Art. 280. Regular and Casual Employment. The provisions of written agreement to the contrary
notwithstanding and regardless of the oral agreement of the parties, an employment shall be deemed to be regular
where the employee has been engaged to perform activities which are usually necessary or desirable in the usual
business or trade of the employer, except where the employment has been fixed for a specific project or undertaking
the completion or termination of which has been determined at the time of engagement of the employee or where the
work or services to be performed is seasonal in nature and employment is for the duration of the season.

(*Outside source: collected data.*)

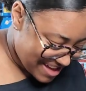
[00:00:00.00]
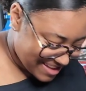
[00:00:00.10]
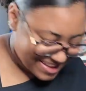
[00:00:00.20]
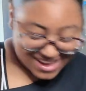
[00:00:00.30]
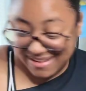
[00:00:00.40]

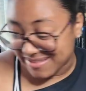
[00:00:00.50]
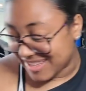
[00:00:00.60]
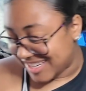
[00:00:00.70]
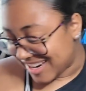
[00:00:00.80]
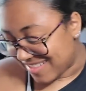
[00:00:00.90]
Yo,
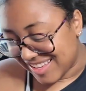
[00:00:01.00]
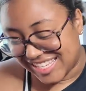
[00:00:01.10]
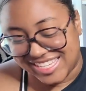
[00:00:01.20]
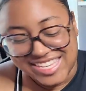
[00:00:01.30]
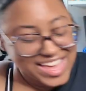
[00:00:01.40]
this show
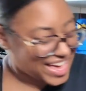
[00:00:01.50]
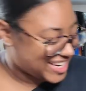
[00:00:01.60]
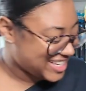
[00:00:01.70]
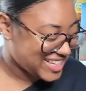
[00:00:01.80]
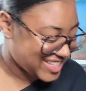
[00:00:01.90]
is
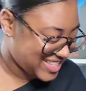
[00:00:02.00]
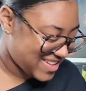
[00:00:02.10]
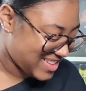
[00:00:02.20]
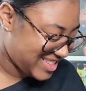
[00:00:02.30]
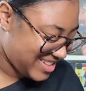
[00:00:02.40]
actually so
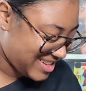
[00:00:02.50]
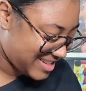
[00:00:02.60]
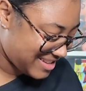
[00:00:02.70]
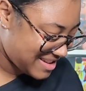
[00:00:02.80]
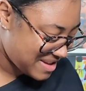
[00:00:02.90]
unserious.
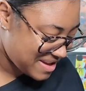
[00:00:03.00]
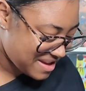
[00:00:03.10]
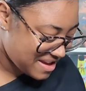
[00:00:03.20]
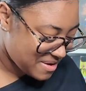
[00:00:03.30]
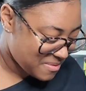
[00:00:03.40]

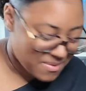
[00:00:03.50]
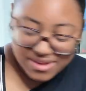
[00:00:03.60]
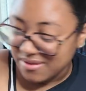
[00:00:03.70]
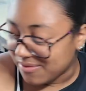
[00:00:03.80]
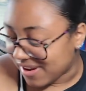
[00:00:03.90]
What
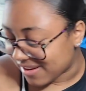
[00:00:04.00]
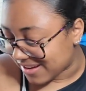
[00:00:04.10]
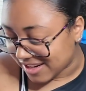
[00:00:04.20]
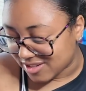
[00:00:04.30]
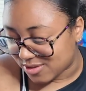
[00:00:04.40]
the fuck?
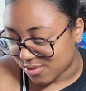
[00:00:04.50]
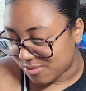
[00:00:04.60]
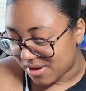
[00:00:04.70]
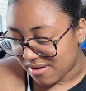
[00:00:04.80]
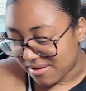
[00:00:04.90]
That just threw
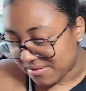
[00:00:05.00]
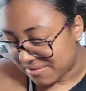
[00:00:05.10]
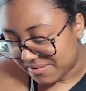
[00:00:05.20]
me off.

An employment shall be deemed to be casual if it is not covered by the preceding paragraph. Provided, That,
any employee who has rendered at least one year of service, whether such service is continuous or broken, shall be
considered a regular employee with respect to the activity in which he is employed and his employment shall continue
while such activity exists. Based on the afore-quoted provision, the following employees are accorded regular status:
(1) those who are engaged to perform activities which are necessary or desirable in the usual business or trade of the
employer, regardless of the length of their employment; and (2) those who were initially hired as casual employees,
but have rendered at least one year of service, whether continuous or broken, with respect to the activity in which they
are employed.

After considering petitioners' contracts in their entirety, as well as the circumstances surrounding petitioners'
employment at INNODATA, the Court is convinced that the terms fixed therein were meant only to circumvent
petitioners' right to security of tenure and are, therefore, invalid. The contracts of employment submitted by
respondents are highly suspect for not only being ambiguous, but also for appearing to be tampered with.